The first phase of up to 250 units is set to start next summer. It is planned to include a 20-story building and an eight-story building on Fort Duquesne Boulevard, followed by townhouses on Eighth Street. A 30-story building on Penn Avenue and a 22-story building on Fort Duquesne are set for later in phase one.
Plans include renovating two buildings in the southwest corner of the site into a hotel and another high-rise, and perhaps changing the six-story headquarters of Local 1058 of the laborers union headquarters on Eighth Street into a performing arts space. (Union officials, who have said they do not want to sell their building, were out of the office last week and could not be reached.)

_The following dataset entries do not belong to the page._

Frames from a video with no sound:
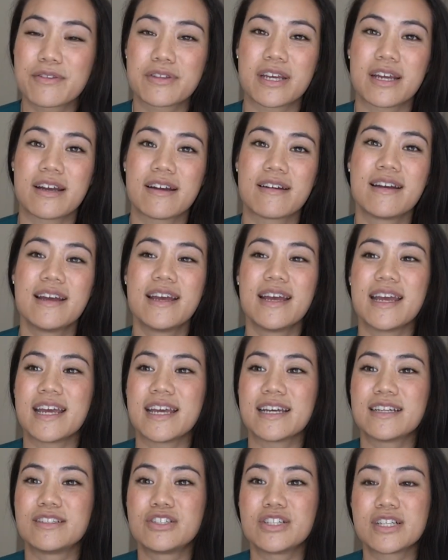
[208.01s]
there
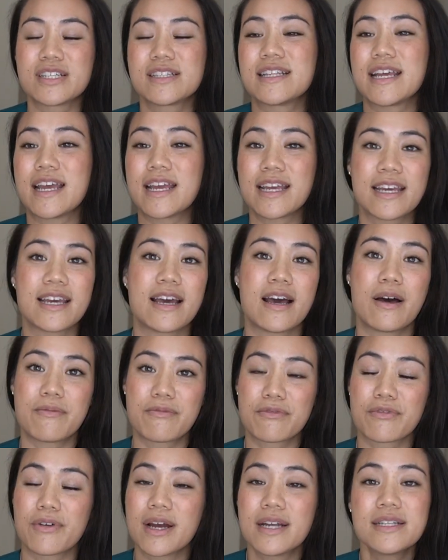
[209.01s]
and just saying it
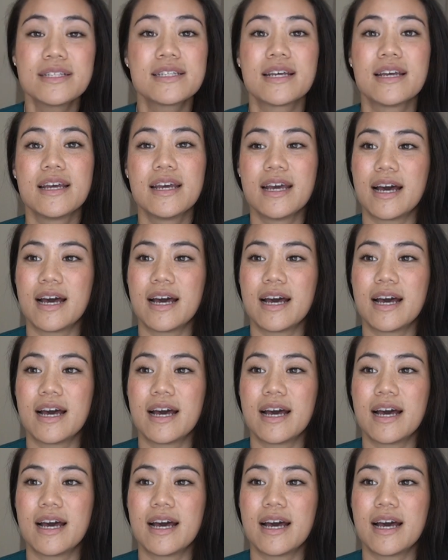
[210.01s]
up front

Plans include placing a lid on the 10th Street Bypass, allowing people to walk directly from the housing site to the Allegheny River. The trust has proposed a new riverfront park there called the Three Sisters Gallery, after the three yellow bridges over the river. Talks with government officials are continuing on those plans, Ms. Eastridge said.
Developers might also propose building two levels of parking under Fort Duquesne Boulevard. The boulevard would have safety features for walkers.
The run-up to construction next year includes the usual issues with infrastructure repairs, moving utilities and signing contracts with the many firms and stakeholders involved, but there's no change in the $460 million budget the development team announced last month, she said.
While all of the buildings are different to help attract a mix of people, they all have components of retail and restaurant spaces on their lower floors and parking, much of it underground.
"It's kind of a Swiss watch, as far as development planning goes," Ms. Eastridge said.
Howard Hanna Real Estate has a list of about 60 prospective tenants. Sometime after the Oct. 5 Cultural Trust event, it will start creating its "first choice" list. For a refundable $1,000 payment, those on the list will get the first look at housing plans. Those still interested will then pay an estimated 5 percent down payment.
Prices of the units are expected to be decided early next year.